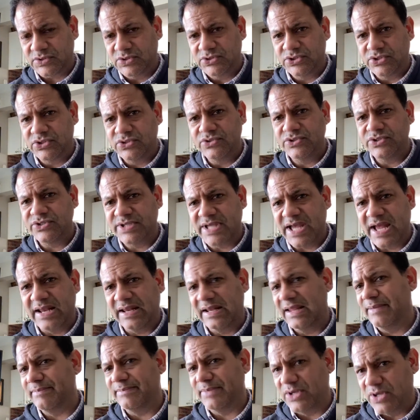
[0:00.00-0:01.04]
So you just got to
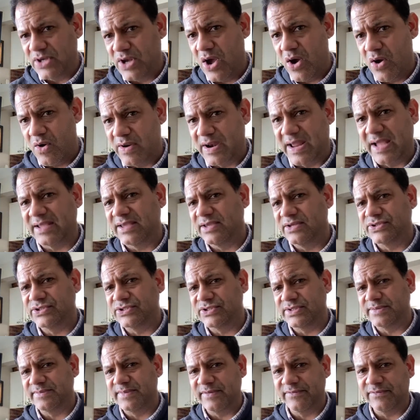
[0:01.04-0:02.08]
let me know, and I get you
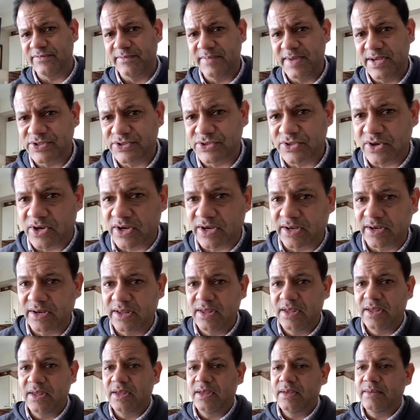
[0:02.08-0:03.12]
some information on it.
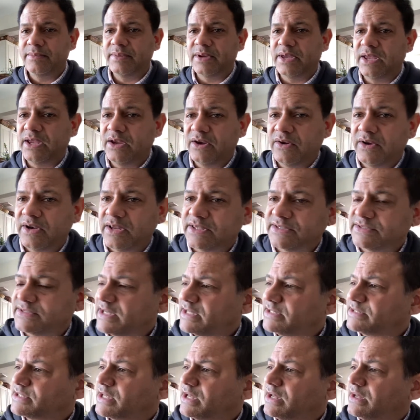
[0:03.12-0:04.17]
But here it is.
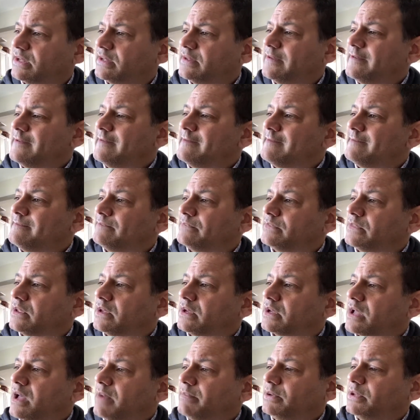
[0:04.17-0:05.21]
It's a,
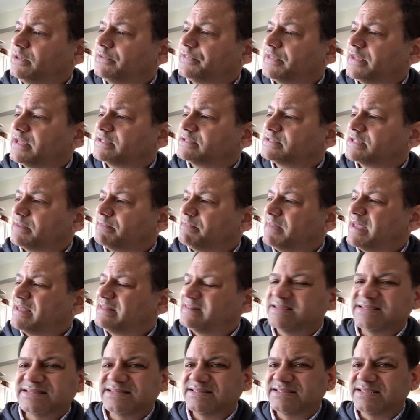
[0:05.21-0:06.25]
a couple of things that make
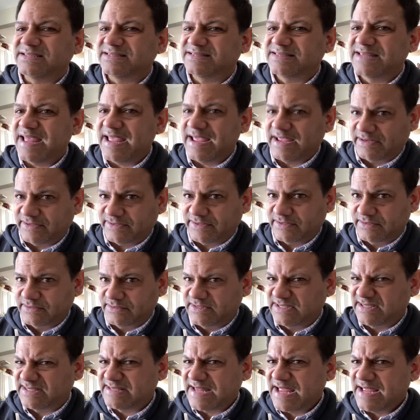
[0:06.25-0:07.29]
this distinct,
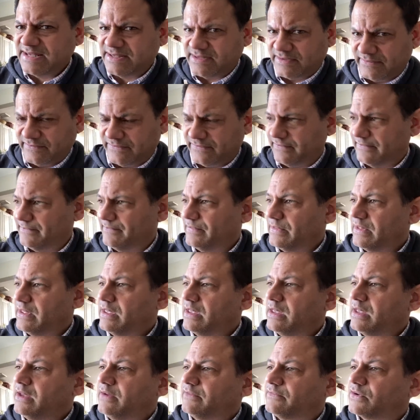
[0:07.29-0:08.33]
distinctive.
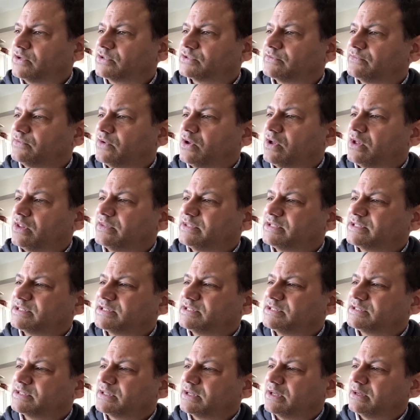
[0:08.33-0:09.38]
First of all, this
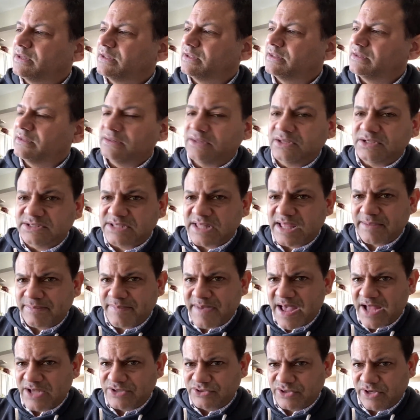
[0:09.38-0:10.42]
is looks like
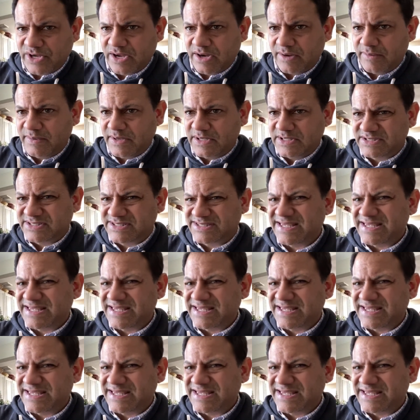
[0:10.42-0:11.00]
badger hair, but it's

(The task)
A faithful, complete copy of the records above is required, one that contains no pictures.

(Task response)
[0:00.00-0:01.04]
So you just got to
[0:01.04-0:02.08]
let me know, and I get you
[0:02.08-0:03.12]
some information on it.
[0:03.12-0:04.17]
But here it is.
[0:04.17-0:05.21]
It's a,
[0:05.21-0:06.25]
a couple of things that make
[0:06.25-0:07.29]
this distinct,
[0:07.29-0:08.33]
distinctive.
[0:08.33-0:09.38]
First of all, this
[0:09.38-0:10.42]
is looks like
[0:10.42-0:11.00]
badger hair, but it's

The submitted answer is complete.